▸ **Aim of the task**: Retype the data exactly, skipping any picture in it.
☆ ☆ ☆ ☆ ☆ ☆ ☆
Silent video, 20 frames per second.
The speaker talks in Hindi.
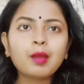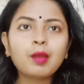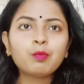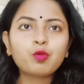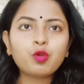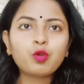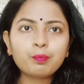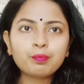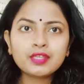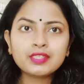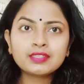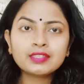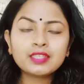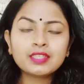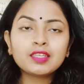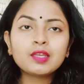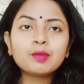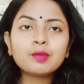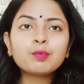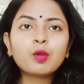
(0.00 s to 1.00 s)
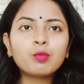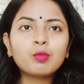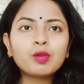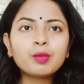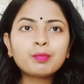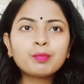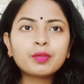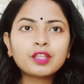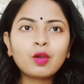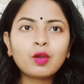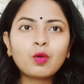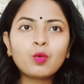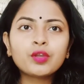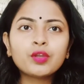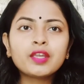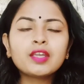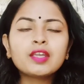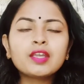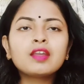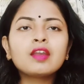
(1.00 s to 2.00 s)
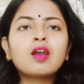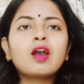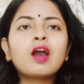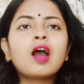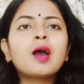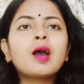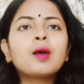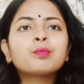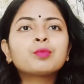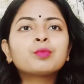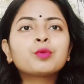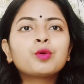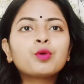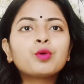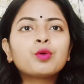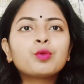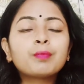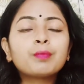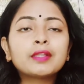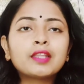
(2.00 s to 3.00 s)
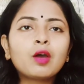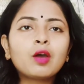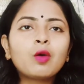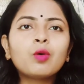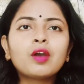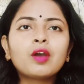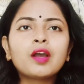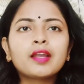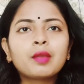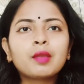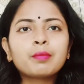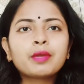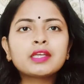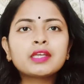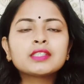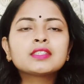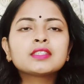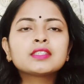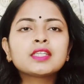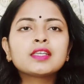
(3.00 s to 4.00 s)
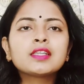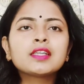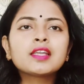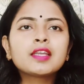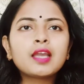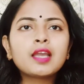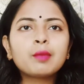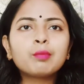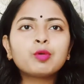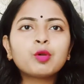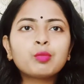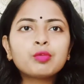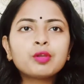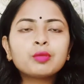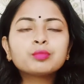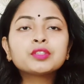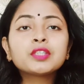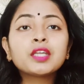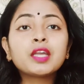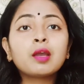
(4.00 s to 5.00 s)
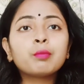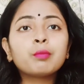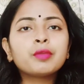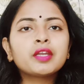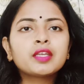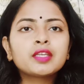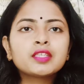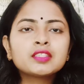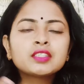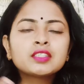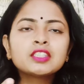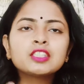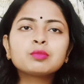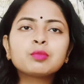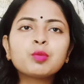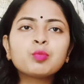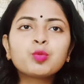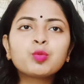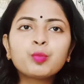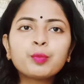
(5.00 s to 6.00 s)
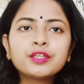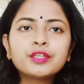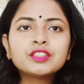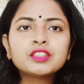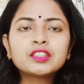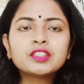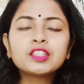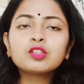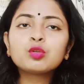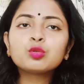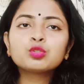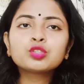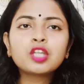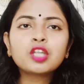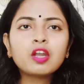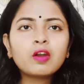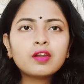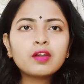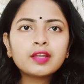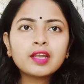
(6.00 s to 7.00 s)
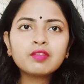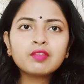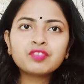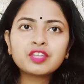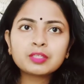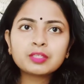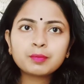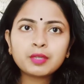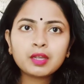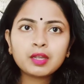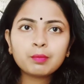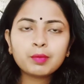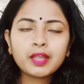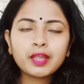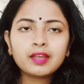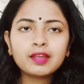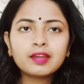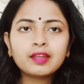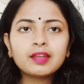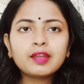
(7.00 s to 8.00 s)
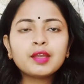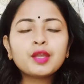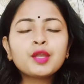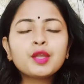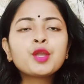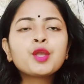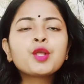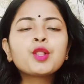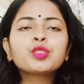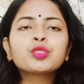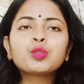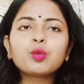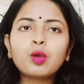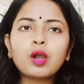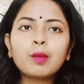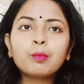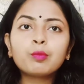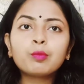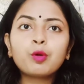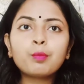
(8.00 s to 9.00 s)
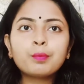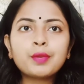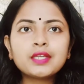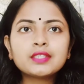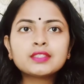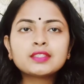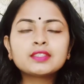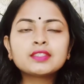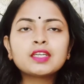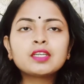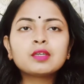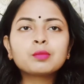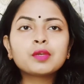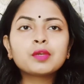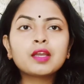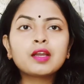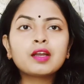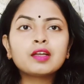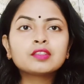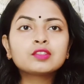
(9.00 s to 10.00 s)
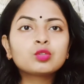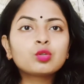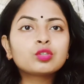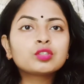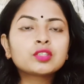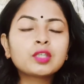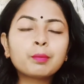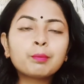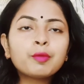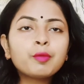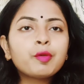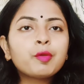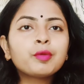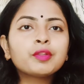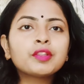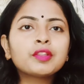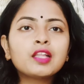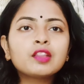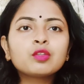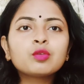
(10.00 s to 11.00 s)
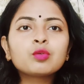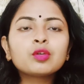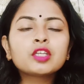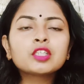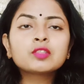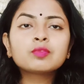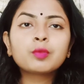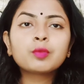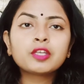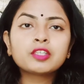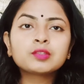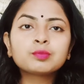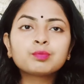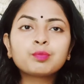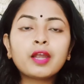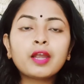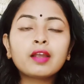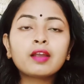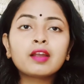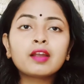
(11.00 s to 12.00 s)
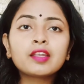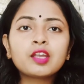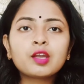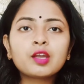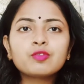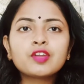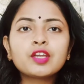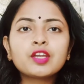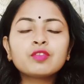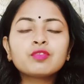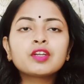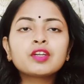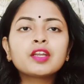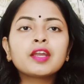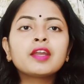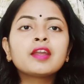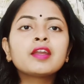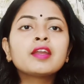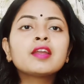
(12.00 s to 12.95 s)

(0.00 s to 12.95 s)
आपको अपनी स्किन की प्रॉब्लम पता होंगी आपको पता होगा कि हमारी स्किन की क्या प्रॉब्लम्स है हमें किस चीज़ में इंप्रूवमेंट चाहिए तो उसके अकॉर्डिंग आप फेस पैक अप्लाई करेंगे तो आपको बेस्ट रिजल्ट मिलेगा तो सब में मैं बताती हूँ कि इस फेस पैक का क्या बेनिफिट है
☆ ☆ ☆ ☆ ☆ ☆ ☆
▸ **Response to this task**:
Silent video, 20 frames per second.
The speaker talks in Hindi.
(0.00 s to 1.00 s)
(1.00 s to 2.00 s)
(2.00 s to 3.00 s)
(3.00 s to 4.00 s)
(4.00 s to 5.00 s)
(5.00 s to 6.00 s)
(6.00 s to 7.00 s)
(7.00 s to 8.00 s)
(8.00 s to 9.00 s)
(9.00 s to 10.00 s)
(10.00 s to 11.00 s)
(11.00 s to 12.00 s)
(12.00 s to 12.95 s)

(0.00 s to 12.95 s)
आपको अपनी स्किन की प्रॉब्लम पता होंगी आपको पता होगा कि हमारी स्किन की क्या प्रॉब्लम्स है हमें किस चीज़ में इंप्रूवमेंट चाहिए तो उसके अकॉर्डिंग आप फेस पैक अप्लाई करेंगे तो आपको बेस्ट रिजल्ट मिलेगा तो सब में मैं बताती हूँ कि इस फेस पैक का क्या बेनिफिट है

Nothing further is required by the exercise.